Carnahan. Or maybe I will let you go first. And then, what I 
will do is have a very short closing statement.
    But I also would like to give our witnesses each 1 minute 
to summarize their thoughts. So, you may proceed, Mr. Chen, and 
we will just give everybody 1 minute. And then, we will have 
very short statements to close up the hearing.
    Mr. Chen. Thank you very much.
    I just notice that we are focusing on what to do to China, 
but ignoring what China did to us. When I was with the school 
district, the protest, I noticed the method of infiltration is 
through the corruption of U.S. officials, through our human 
weaknesses. They invite your officials to go to China and give 
you red-carpet banquets, tour, women, everything. Then you come 
back and are pushing the program for them. So, we should be 
concerned more about what they do to us now, instead of what we 
can do to them.
    Thank you.
    Mr. Rohrabacher. Thank you, Mr. Chen.
    Mr. Autry?
    Mr. Autry. Mr. Daly I think made the comment that Congress 
has led quite effectively on this. You know, gee, I wish I 
could believe that.
    But we have been treading water here for 22 years with 
China on issues of censorship, human rights, the rest of the 
thing, trying to be nice and take the gradualist approach. And 
all we are doing is getting run over. It is time to do 
something.
    Mr. Rohrabacher. Thank you.
    Mr. Daly?
    Mr. Daly. I would say that we have already done a great 
deal. We have done most of it as a catalyst through our soft 
power by engaging with China and letting a range of American 
institutions be involved with China. I think that has already 
had a transformative, albeit an insufficient, effect on China.
    I went there first in 1987. Today, while many of the 
problems with freedom and censorship persist, it is, in fact, a 
far better, more humane country in which most Chinese citizens 
in their daily lives enjoy a far greater range of freedoms, of 
course, as long as they don't have great political aspirations 
or advocate that the Chinese Communist Party loses its monopoly 
on power. They lead richer lives. They are physically 
healthier.
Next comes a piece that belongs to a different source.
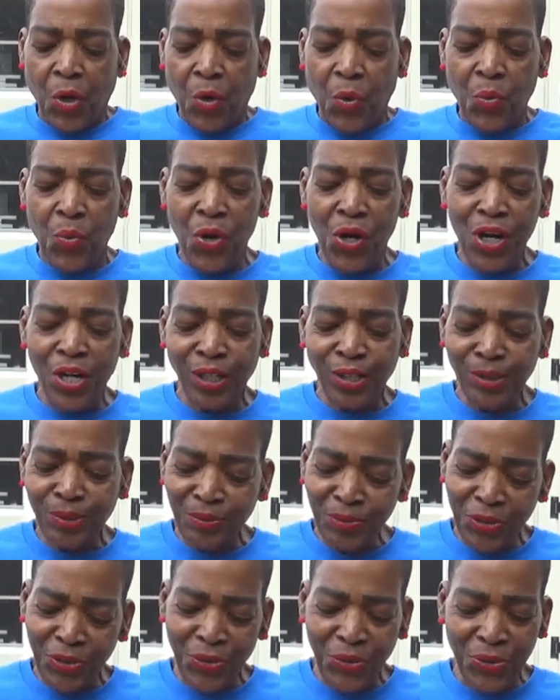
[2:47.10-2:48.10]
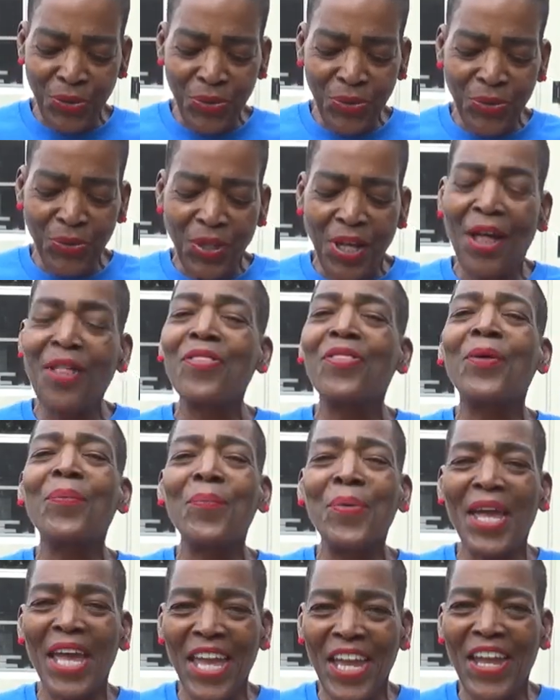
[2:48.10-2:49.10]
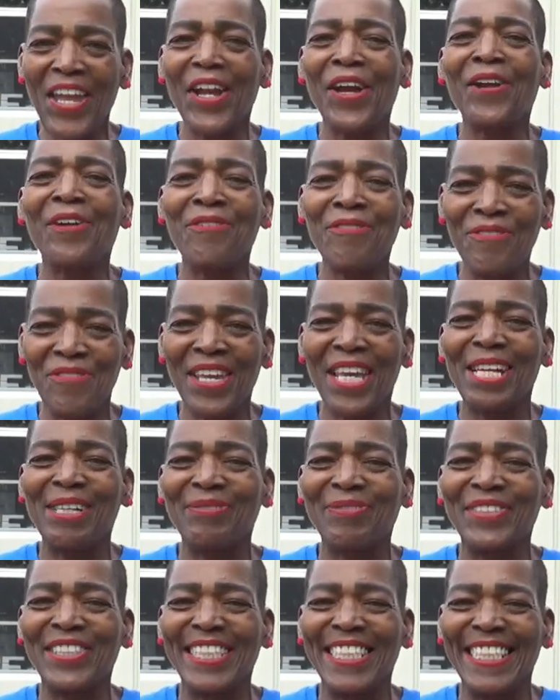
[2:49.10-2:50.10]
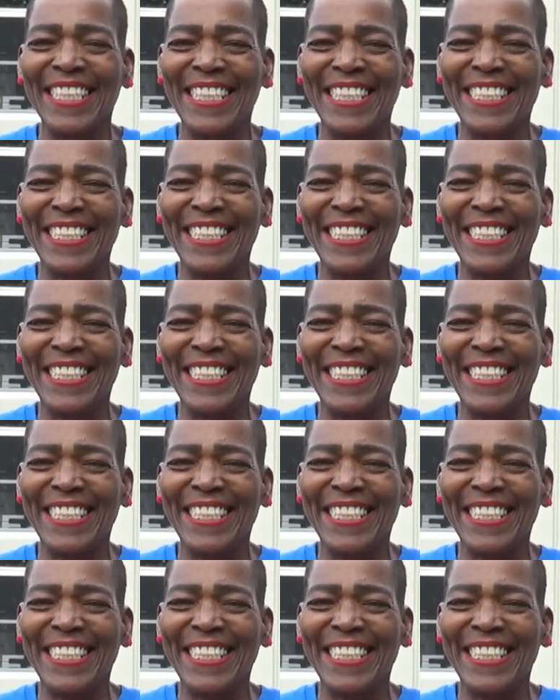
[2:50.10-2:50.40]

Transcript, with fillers: Welcome to the pair family.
They have access to a great deal of information, 
despite censorship, and a lot of that is because of work that 
we have done in the United States. I think we can be very proud 
of it.
    Mr. Rohrabacher. Feel free to take an extra 30 seconds. I 
mean, you have actually been on the short end of some of the 
arguments. Do you have anything else you would like to say?
    Mr. Daly. No. I feel I have already had the better of all 
the arguments. Thank you, Mr. Chairman. [Laughter.]
    Mr. Rohrabacher. All right. Good. Good come back. 
Excellent.
    Go right ahead.
    Mr. Carnahan. Yes, I was going to make that point, too, Mr. 
Daly.
    But I did really want to thank all of the witnesses here 
today and thank the chairman.
    To Mr. Daly's point about the U.S. Government speaking with 
different voices, we have certainly heard some different voices 
here today. But I think that is a really healthy thing. This I 
think is a really healthy conversation for our country. I think 
it is informative and I think will help shape how we deal with 
some of these complex issues going forward.
    China, no question, is complicated. I think that is one 
thing we can all agree on. But we need to really look at what 
works, what hasn't worked, and how we can really move forward 
in a smart way.
    And again, Mr. Chairman, I appreciate you being an 
instigator on this conversation.
    Mr. Rohrabacher. Always the instigator. [Laughter.]
    So, for my own closing statements, actually, this quote 
came to mind with Mr. Chen's original statement here, in 
reaction to my opening statement. And that is, there was an 
Irishman about 100 years ago who had a foreword to a book that 
I read. It said that every person in the United States has two 
flags, the flag of the United States of America and the flag of 
his or her ancestral home. But he added this: Every person in 
the world who loves freedom and liberty has two flags, the flag 
in the nation in which they live and the flag of the United 
States of America.
    I think that our identification with the cause of freedom 
is something that our Founding Fathers wanted and that is 
something that gives America the strength, its ultimate 
strength and power in this world.
    Mr. Chen, you also said something that was very profound. 
You talked about having people, a confusion of what freedom is 
and a confusion of culture versus the culture of freedom. And 
wearing a Mao button, I mean, that was a cultural thing, but 
that really did confuse basic values. You know, what did that 
mean? Kids used to wear Che buttons and they also have these 
Che T-shirts.
    The communist movement over the world, over its history, 
has been one of the bloodiest movements in the history of 
humankind. The Chinese people are still being oppressed by 
those who adhere to that social structure, that concept.
    I do not believe that we would have the same academic 
discussion if we were talking in the 1930s and the Nazi regime 
was offering to set up Nietzsche Institutes in our major 
universities. And I don't believe that we would have people who 
would be moving forward and talking about, ``Well, this would 
help us understand the German culture and the richness of the 
German language.''
    The folks that still control China are still loyal to the 
philosophy that slaughtered so many millions and today is the 
world's worst human rights abuser on this planet. Today Falun 
Gong practitioners, as we speak, there's probably some people 
in the Falun Gong religion who are being thrown into prison, 
who will be murdered, and whose organs will be taken from them 
and sold to Westerners, whose values, as Mr. Chen pointed out, 
are confused.
    When we lose sight of our basic values and that we value 
freedom above all these others, that will be the road that will 
take us down to the destruction of the United States of 
America.
    So, today let us stand firm and let us again celebrate, as 
Mr. Carnahan noted, that we can all disagree and respect each 
other.
    So, thank you all today. This hearing has been, I think, 
very worthwhile. We have got some areas where people will be 
able to discuss this in China and overseas and here at home as 
well with the local press.
    So, I now say that this hearing is--we are not suspending 
it; what is the word I am looking for?--adjourned.
    Thank you very much. God bless.
    [Whereupon, at 4:35 p.m., the subcommittee was adjourned.]